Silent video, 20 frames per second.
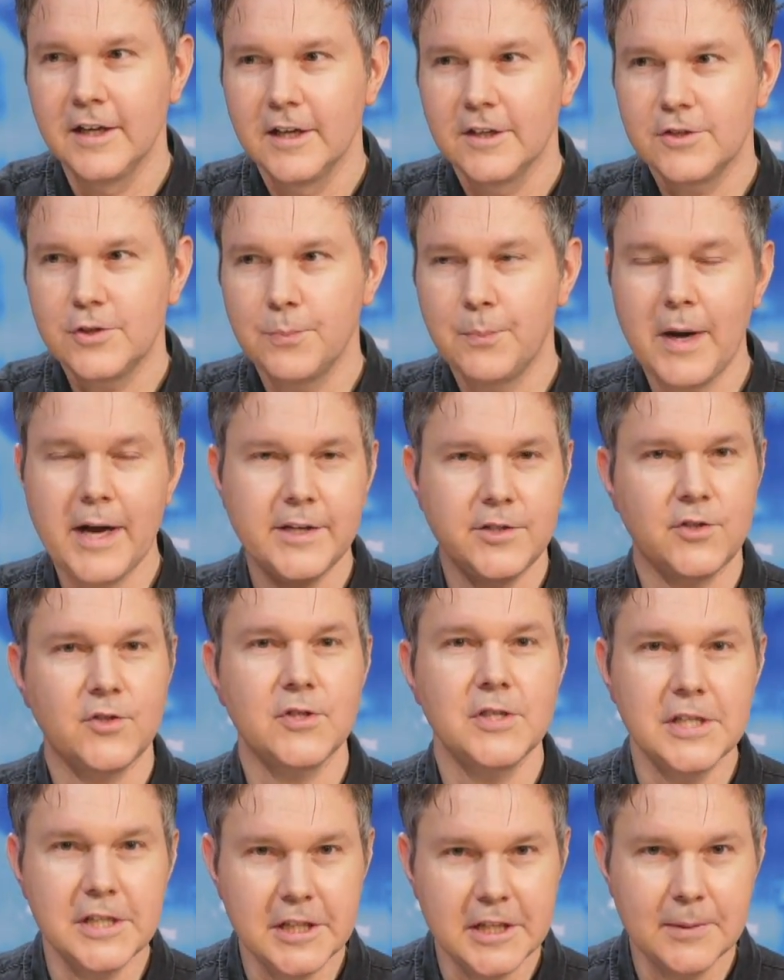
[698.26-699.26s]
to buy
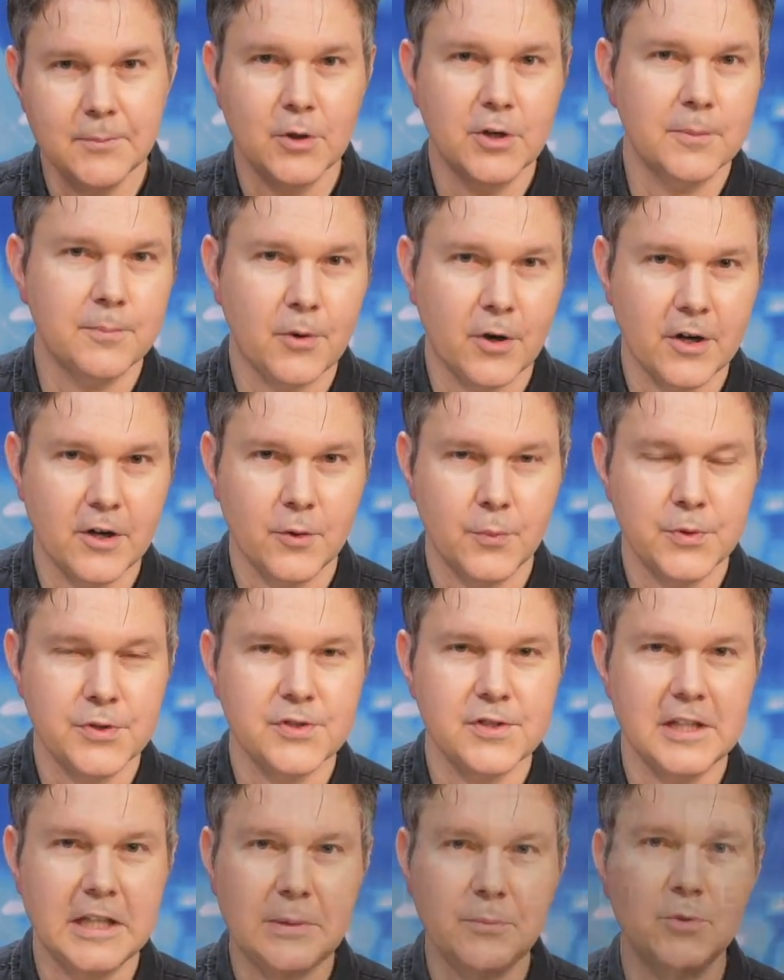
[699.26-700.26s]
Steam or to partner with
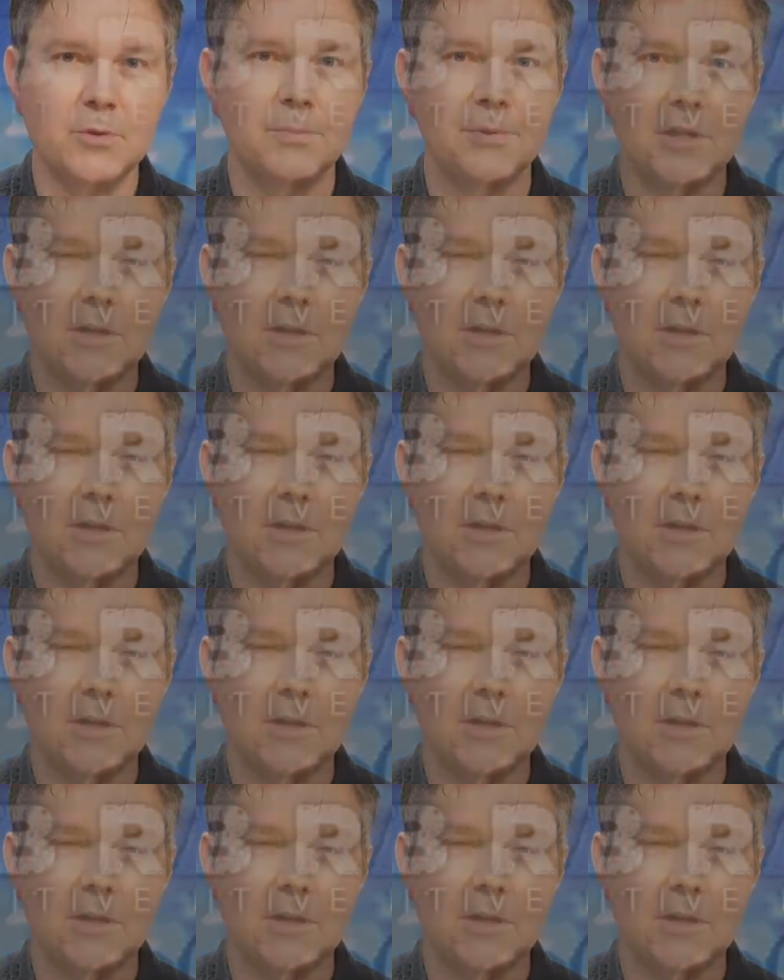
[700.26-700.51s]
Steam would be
==
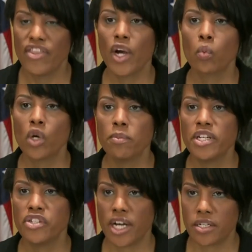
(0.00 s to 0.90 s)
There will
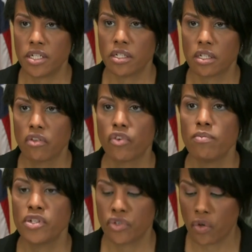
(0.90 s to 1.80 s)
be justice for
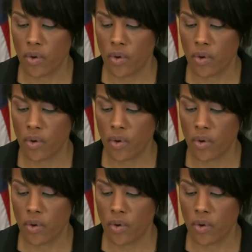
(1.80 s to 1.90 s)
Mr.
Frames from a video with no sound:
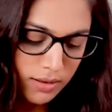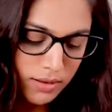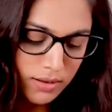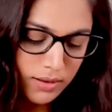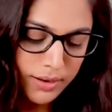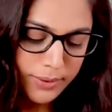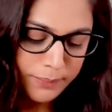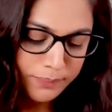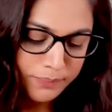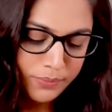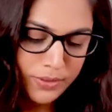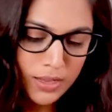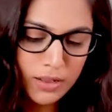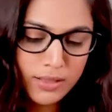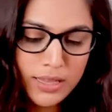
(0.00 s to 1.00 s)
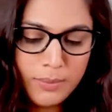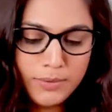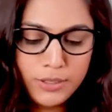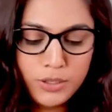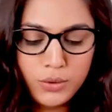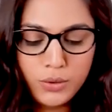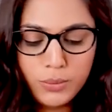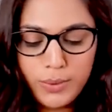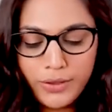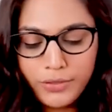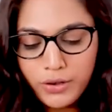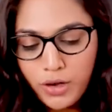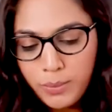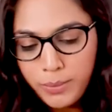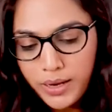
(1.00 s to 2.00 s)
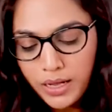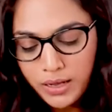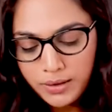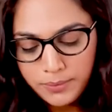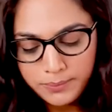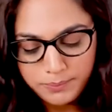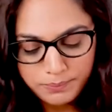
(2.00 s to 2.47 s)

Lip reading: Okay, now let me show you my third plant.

■ WHAT THE TASK REQUIRES:
Using the material above, return each line in which the word "video" occurs.

■ ANSWER TO THIS EXERCISE:
Silent video, 20 frames per second.
Frames from a video with no sound:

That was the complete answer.